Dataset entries
-=-=-
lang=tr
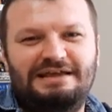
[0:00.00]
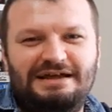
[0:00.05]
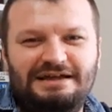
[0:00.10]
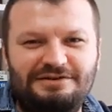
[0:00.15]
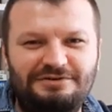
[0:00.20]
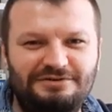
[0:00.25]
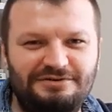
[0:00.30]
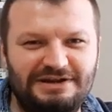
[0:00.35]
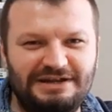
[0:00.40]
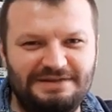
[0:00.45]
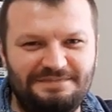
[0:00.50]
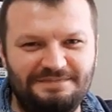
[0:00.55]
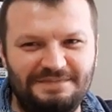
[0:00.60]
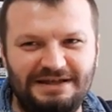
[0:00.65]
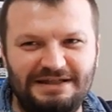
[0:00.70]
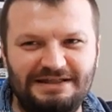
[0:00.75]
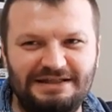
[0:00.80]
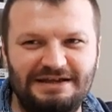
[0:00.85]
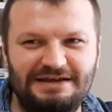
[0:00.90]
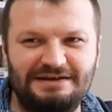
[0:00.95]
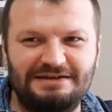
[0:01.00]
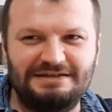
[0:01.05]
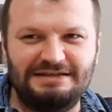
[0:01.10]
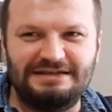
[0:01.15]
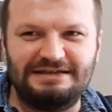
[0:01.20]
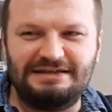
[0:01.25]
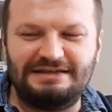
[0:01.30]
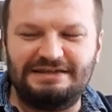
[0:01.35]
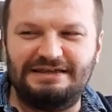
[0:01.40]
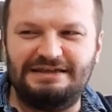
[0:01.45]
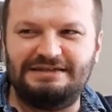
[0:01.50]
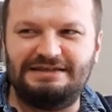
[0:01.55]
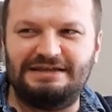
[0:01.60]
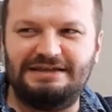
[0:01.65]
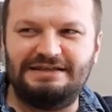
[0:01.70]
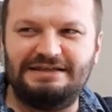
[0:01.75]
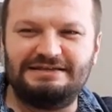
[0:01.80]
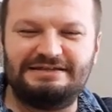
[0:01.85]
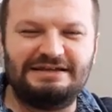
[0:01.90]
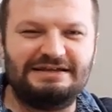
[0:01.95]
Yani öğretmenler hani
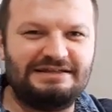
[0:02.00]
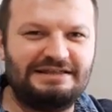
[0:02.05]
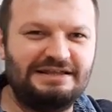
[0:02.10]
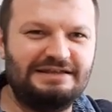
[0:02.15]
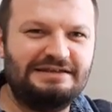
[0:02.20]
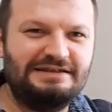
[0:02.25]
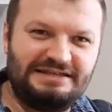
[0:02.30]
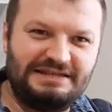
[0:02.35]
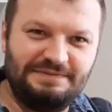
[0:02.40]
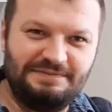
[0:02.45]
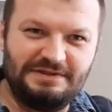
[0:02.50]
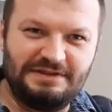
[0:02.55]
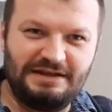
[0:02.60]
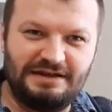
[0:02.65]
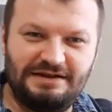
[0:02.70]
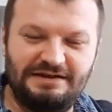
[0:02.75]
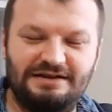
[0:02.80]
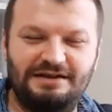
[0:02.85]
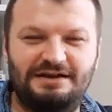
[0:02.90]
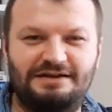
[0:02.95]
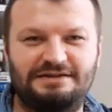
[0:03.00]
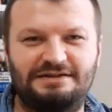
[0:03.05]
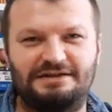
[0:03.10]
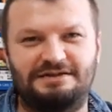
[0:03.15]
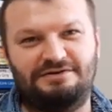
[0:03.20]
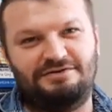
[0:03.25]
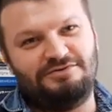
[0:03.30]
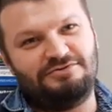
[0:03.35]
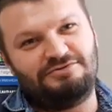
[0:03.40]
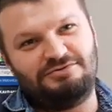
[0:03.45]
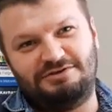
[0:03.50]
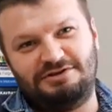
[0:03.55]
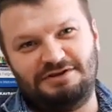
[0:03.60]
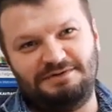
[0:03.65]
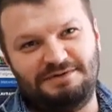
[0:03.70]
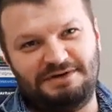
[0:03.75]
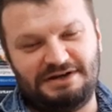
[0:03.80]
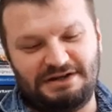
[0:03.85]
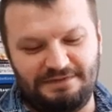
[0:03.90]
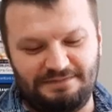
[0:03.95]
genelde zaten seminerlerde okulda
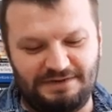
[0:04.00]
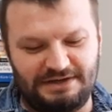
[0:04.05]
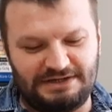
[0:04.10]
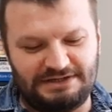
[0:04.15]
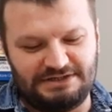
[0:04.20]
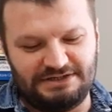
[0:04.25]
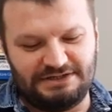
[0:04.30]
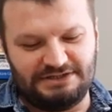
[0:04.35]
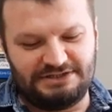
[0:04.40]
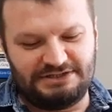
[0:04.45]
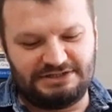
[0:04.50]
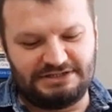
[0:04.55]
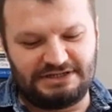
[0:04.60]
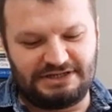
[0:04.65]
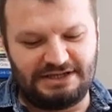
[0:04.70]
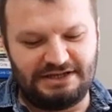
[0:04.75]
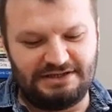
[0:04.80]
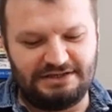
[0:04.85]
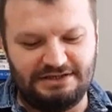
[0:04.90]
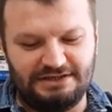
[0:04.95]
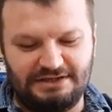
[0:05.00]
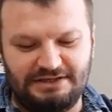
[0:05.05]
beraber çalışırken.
-=-=-
**WHAT TO WORK ON:**
Your answer must be an exact copy of the records, with no pictures in it.

**REPLY TO THE EXERCISE:**
lang=tr
[0:00.00]
[0:00.05]
[0:00.10]
[0:00.15]
[0:00.20]
[0:00.25]
[0:00.30]
[0:00.35]
[0:00.40]
[0:00.45]
[0:00.50]
[0:00.55]
[0:00.60]
[0:00.65]
[0:00.70]
[0:00.75]
[0:00.80]
[0:00.85]
[0:00.90]
[0:00.95]
[0:01.00]
[0:01.05]
[0:01.10]
[0:01.15]
[0:01.20]
[0:01.25]
[0:01.30]
[0:01.35]
[0:01.40]
[0:01.45]
[0:01.50]
[0:01.55]
[0:01.60]
[0:01.65]
[0:01.70]
[0:01.75]
[0:01.80]
[0:01.85]
[0:01.90]
[0:01.95]
Yani öğretmenler hani
[0:02.00]
[0:02.05]
[0:02.10]
[0:02.15]
[0:02.20]
[0:02.25]
[0:02.30]
[0:02.35]
[0:02.40]
[0:02.45]
[0:02.50]
[0:02.55]
[0:02.60]
[0:02.65]
[0:02.70]
[0:02.75]
[0:02.80]
[0:02.85]
[0:02.90]
[0:02.95]
[0:03.00]
[0:03.05]
[0:03.10]
[0:03.15]
[0:03.20]
[0:03.25]
[0:03.30]
[0:03.35]
[0:03.40]
[0:03.45]
[0:03.50]
[0:03.55]
[0:03.60]
[0:03.65]
[0:03.70]
[0:03.75]
[0:03.80]
[0:03.85]
[0:03.90]
[0:03.95]
genelde zaten seminerlerde okulda
[0:04.00]
[0:04.05]
[0:04.10]
[0:04.15]
[0:04.20]
[0:04.25]
[0:04.30]
[0:04.35]
[0:04.40]
[0:04.45]
[0:04.50]
[0:04.55]
[0:04.60]
[0:04.65]
[0:04.70]
[0:04.75]
[0:04.80]
[0:04.85]
[0:04.90]
[0:04.95]
[0:05.00]
[0:05.05]
beraber çalışırken.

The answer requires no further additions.